Earlier today, I sat down on the floor and cried hysterically for 10 whole minutes.
Despite the fact that I’ve been job searching off-and-on for oh, about a YEAR now (I had a summer job for a few months, plus a volunteer position for another one, which interrupted the process to varying degrees) it hadn’t really bothered me much. I figured eventually something would work out.
But I guess my most recent rejection letter was just the last straw, which has finally convinced me that I will just never ever be employed.
Two days ago, I applied to a completely basic, simple, straightforward posting for an “entry level mechanical engineer.” Today I got a rejection letter for it.
I would just like to ask: if I’m not qualified to be an entry level mechanical engineer, what the hell AM I qualified to be? I mean, an entry level mechanical engineer is EXACTLY what I am, BY DEFINITION.
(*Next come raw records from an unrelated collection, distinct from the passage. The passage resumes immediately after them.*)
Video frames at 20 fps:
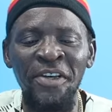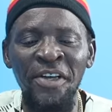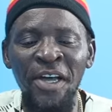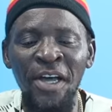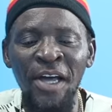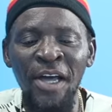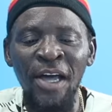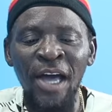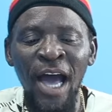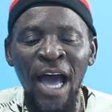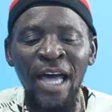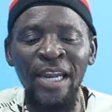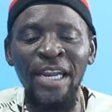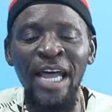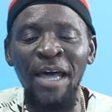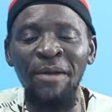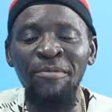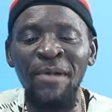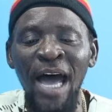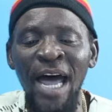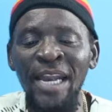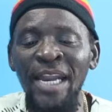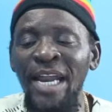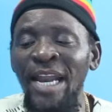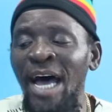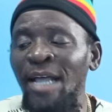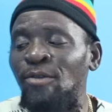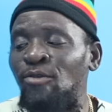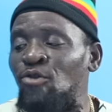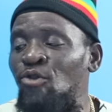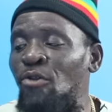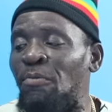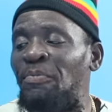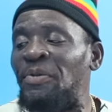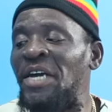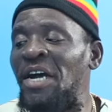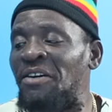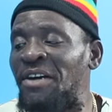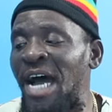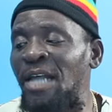Right. So and, then, and then a two
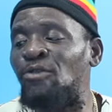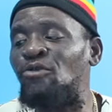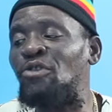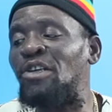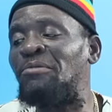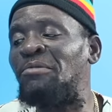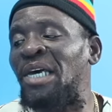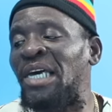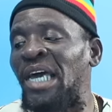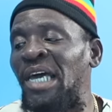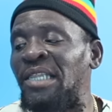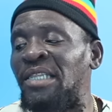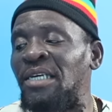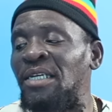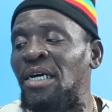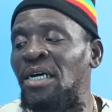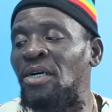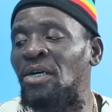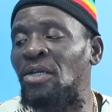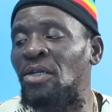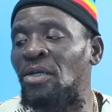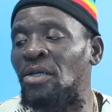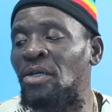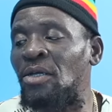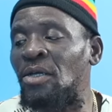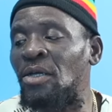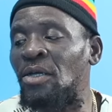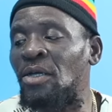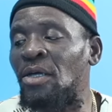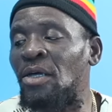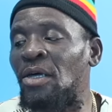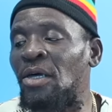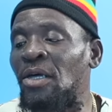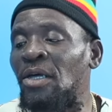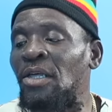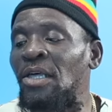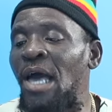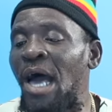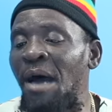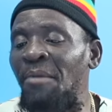pair of twin me get, you know. Two pair of twin
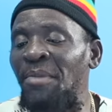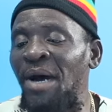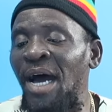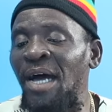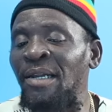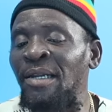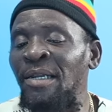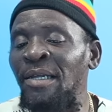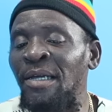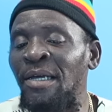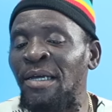again? Yeah, man.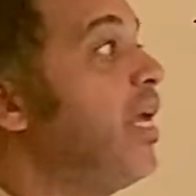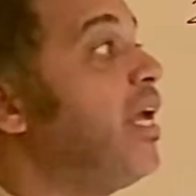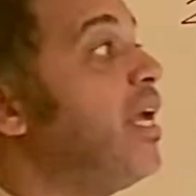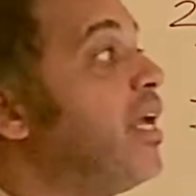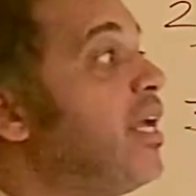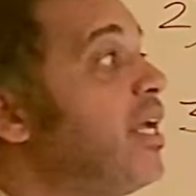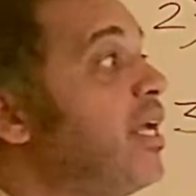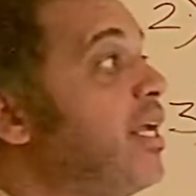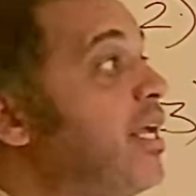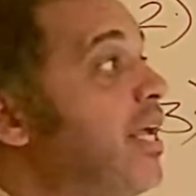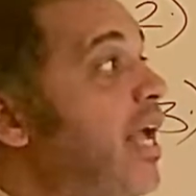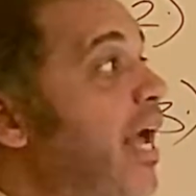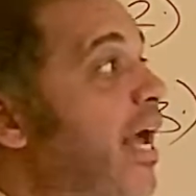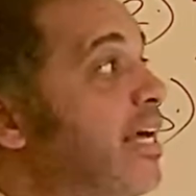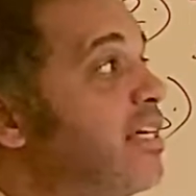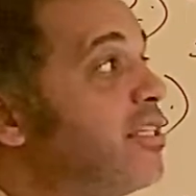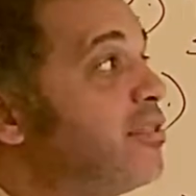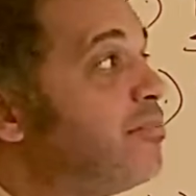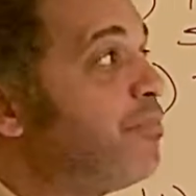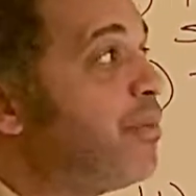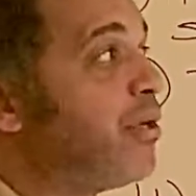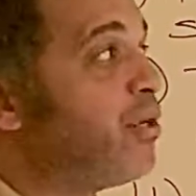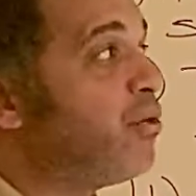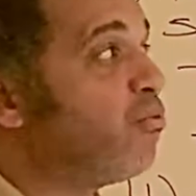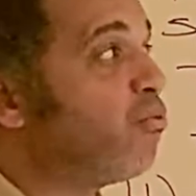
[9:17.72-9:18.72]
He
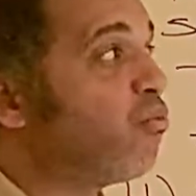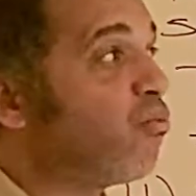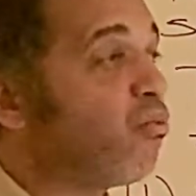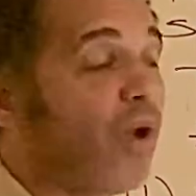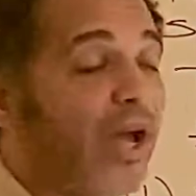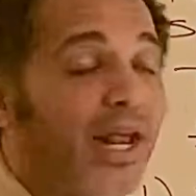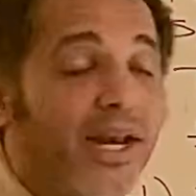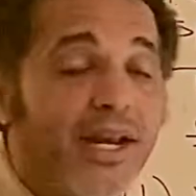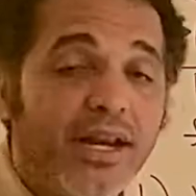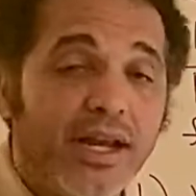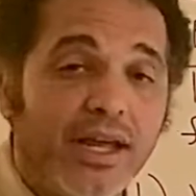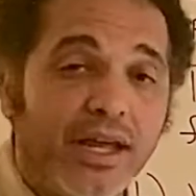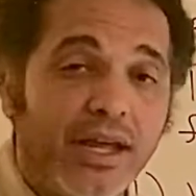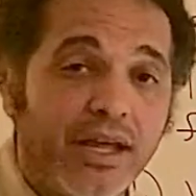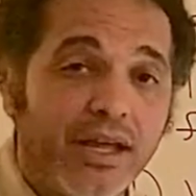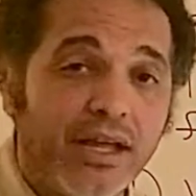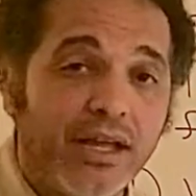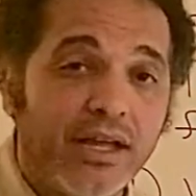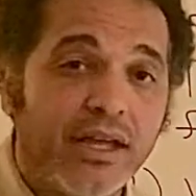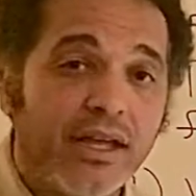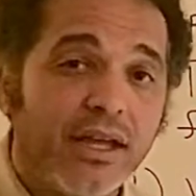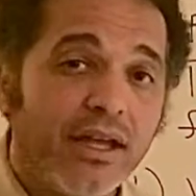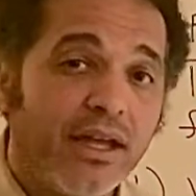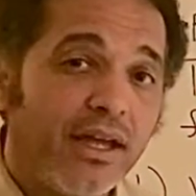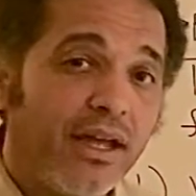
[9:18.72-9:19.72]
has been
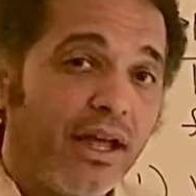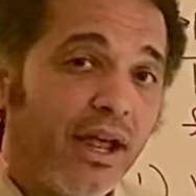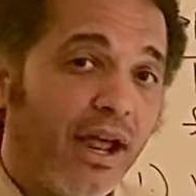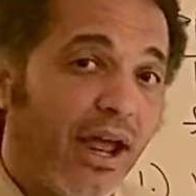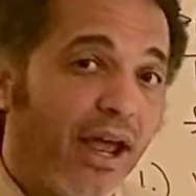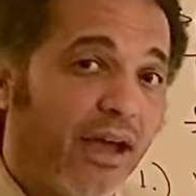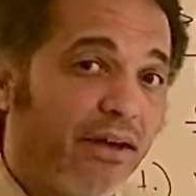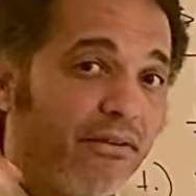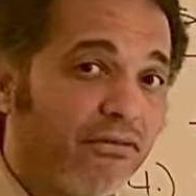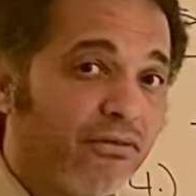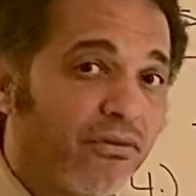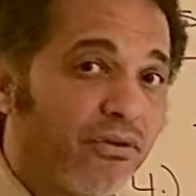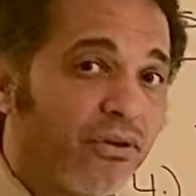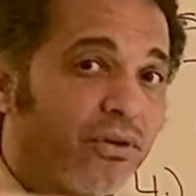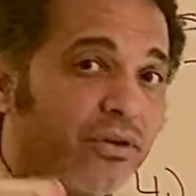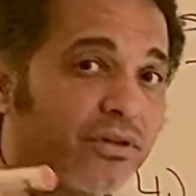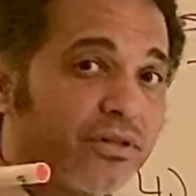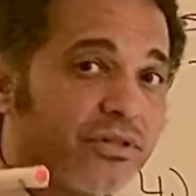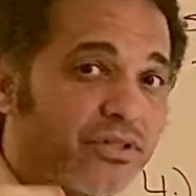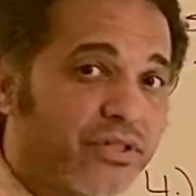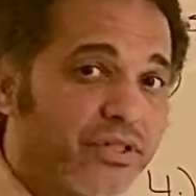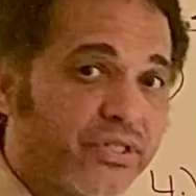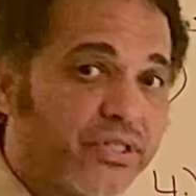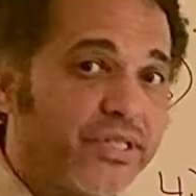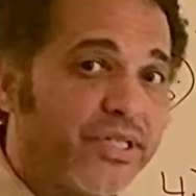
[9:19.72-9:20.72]
running
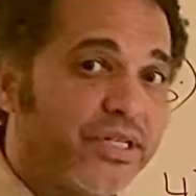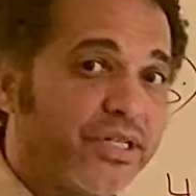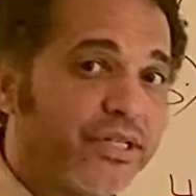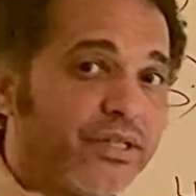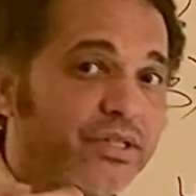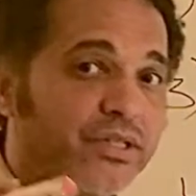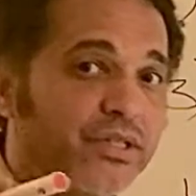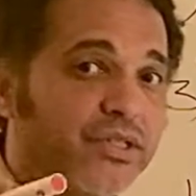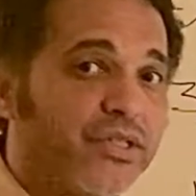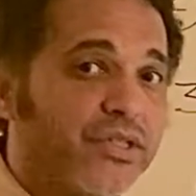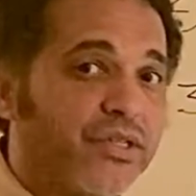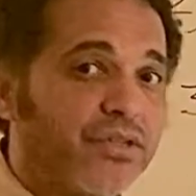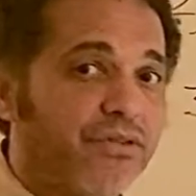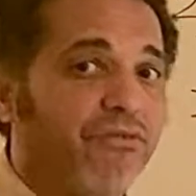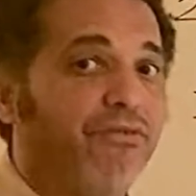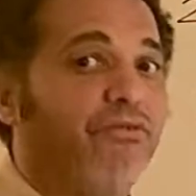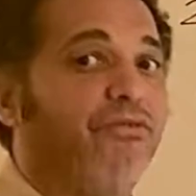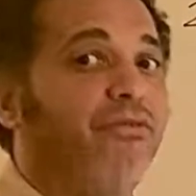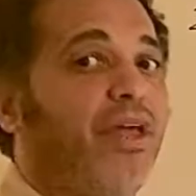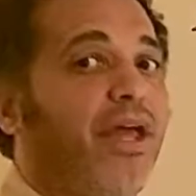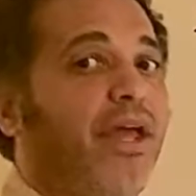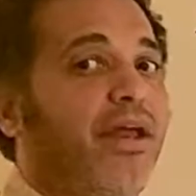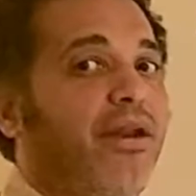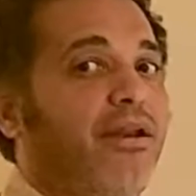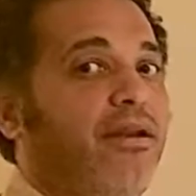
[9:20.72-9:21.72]
ever since
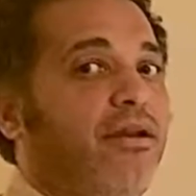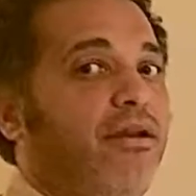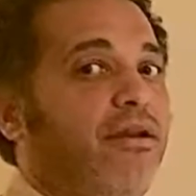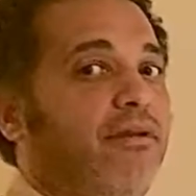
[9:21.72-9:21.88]
then.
So my bigger question is really, what exactly am I supposed to do now? I didn’t suffer through four years of MIT so I could get a nice cushy high-paying job. I really didn’t. I suffered through four years of MIT because I liked the place in a weird, twisted, masochistic way. I kept at it through the worst so that one day I could get A job. ANY job. Preferably one that I enjoyed or found meaningful or fulfilling, but really, just a job.
But apparently my mechanical engineering degree is not enough to qualify me to be an entry-level mechanical engineer. (Again, this is not a conclusion that I’m only drawing from one case today, but also all the others before it.) So I repeat, what exactly am I qualified for?
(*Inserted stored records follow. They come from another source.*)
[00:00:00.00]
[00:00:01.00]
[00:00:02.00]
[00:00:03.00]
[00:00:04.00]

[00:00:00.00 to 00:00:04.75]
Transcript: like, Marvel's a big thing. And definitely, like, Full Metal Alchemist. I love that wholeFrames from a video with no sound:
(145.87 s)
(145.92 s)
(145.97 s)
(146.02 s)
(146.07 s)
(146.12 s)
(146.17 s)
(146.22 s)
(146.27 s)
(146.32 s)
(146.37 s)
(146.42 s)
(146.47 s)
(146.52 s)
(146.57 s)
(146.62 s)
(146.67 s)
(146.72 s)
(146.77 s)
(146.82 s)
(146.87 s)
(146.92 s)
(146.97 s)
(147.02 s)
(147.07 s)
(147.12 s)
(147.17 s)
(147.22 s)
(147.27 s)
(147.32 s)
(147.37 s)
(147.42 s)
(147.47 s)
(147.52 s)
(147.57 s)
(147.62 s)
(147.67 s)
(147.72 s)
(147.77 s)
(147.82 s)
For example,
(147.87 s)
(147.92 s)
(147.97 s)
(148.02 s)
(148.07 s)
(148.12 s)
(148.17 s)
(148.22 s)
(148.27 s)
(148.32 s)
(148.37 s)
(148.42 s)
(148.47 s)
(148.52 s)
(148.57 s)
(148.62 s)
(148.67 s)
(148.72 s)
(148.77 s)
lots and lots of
Maybe I can convince Starbucks that my mechanical engineering degree will help me understand how to operate the espresso machine.
I know I’m being overly dramatic and gloomy here, but it’s hard not to be when this issue literally consumes my whole life. I spend every day sitting at home wading through job postings and watching reruns of NCIS. On any given day, I am only guaranteed to interact with one person- my mother. Sometimes that includes my father, and on overly stimulating days when I babysit it includes a 10 month old baby. I leave the house about once a week to go grocery shopping. I think I have refilled my gas tank once, maybe twice in the last 2 months. The only thing that I did today besides eat, sleep, and cry about job searching was to get into a flame war with someone on Amazon’s review forums.
It’s a pretty depressing existence to begin with, and I honestly don’t know how to drag myself out of it.
I feel ya. Same position. I can’t even advice you to go out and have fun, cause I know I can’t.
It’s the worthless guilty feeling, combined with not wanting to spend money.
All I can say, the clouds will soon clear. Fate circles, and we all get our good times. Just have to ride it out.